- Work to be completed:
A word-for-word copy of the records below is required.

Stored entries
+ + + +

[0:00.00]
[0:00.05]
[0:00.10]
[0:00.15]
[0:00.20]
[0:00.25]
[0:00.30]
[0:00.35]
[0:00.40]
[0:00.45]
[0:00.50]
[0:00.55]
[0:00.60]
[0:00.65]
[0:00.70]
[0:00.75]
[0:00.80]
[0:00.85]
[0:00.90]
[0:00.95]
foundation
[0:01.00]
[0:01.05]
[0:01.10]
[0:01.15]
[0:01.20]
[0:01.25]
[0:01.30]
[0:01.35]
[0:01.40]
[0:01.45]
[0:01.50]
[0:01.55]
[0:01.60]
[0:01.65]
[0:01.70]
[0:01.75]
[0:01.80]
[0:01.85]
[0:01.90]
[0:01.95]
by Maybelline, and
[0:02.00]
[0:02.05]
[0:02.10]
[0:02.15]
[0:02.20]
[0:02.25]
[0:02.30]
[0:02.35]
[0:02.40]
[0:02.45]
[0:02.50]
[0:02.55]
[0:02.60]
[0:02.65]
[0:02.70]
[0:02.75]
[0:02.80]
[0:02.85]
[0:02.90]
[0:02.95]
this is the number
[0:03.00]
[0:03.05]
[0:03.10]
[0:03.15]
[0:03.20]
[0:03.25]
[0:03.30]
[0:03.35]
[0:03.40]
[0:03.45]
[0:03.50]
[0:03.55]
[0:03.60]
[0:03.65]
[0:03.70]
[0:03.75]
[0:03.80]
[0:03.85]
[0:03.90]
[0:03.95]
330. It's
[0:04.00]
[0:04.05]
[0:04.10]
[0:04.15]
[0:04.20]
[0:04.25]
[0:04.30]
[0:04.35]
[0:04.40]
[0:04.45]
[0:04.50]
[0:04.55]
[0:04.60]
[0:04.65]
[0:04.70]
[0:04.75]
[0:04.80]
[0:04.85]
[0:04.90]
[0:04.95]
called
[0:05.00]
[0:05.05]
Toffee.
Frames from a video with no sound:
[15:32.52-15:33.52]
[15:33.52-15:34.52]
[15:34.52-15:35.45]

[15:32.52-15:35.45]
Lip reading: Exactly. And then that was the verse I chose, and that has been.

+ + + +

- Written response:
[0:00.00]
[0:00.05]
[0:00.10]
[0:00.15]
[0:00.20]
[0:00.25]
[0:00.30]
[0:00.35]
[0:00.40]
[0:00.45]
[0:00.50]
[0:00.55]
[0:00.60]
[0:00.65]
[0:00.70]
[0:00.75]
[0:00.80]
[0:00.85]
[0:00.90]
[0:00.95]
foundation
[0:01.00]
[0:01.05]
[0:01.10]
[0:01.15]
[0:01.20]
[0:01.25]
[0:01.30]
[0:01.35]
[0:01.40]
[0:01.45]
[0:01.50]
[0:01.55]
[0:01.60]
[0:01.65]
[0:01.70]
[0:01.75]
[0:01.80]
[0:01.85]
[0:01.90]
[0:01.95]
by Maybelline, and
[0:02.00]
[0:02.05]
[0:02.10]
[0:02.15]
[0:02.20]
[0:02.25]
[0:02.30]
[0:02.35]
[0:02.40]
[0:02.45]
[0:02.50]
[0:02.55]
[0:02.60]
[0:02.65]
[0:02.70]
[0:02.75]
[0:02.80]
[0:02.85]
[0:02.90]
[0:02.95]
this is the number
[0:03.00]
[0:03.05]
[0:03.10]
[0:03.15]
[0:03.20]
[0:03.25]
[0:03.30]
[0:03.35]
[0:03.40]
[0:03.45]
[0:03.50]
[0:03.55]
[0:03.60]
[0:03.65]
[0:03.70]
[0:03.75]
[0:03.80]
[0:03.85]
[0:03.90]
[0:03.95]
330. It's
[0:04.00]
[0:04.05]
[0:04.10]
[0:04.15]
[0:04.20]
[0:04.25]
[0:04.30]
[0:04.35]
[0:04.40]
[0:04.45]
[0:04.50]
[0:04.55]
[0:04.60]
[0:04.65]
[0:04.70]
[0:04.75]
[0:04.80]
[0:04.85]
[0:04.90]
[0:04.95]
called
[0:05.00]
[0:05.05]
Toffee.
Frames from a video with no sound:
[15:32.52-15:33.52]
[15:33.52-15:34.52]
[15:34.52-15:35.45]

[15:32.52-15:35.45]
Lip reading: Exactly. And then that was the verse I chose, and that has been.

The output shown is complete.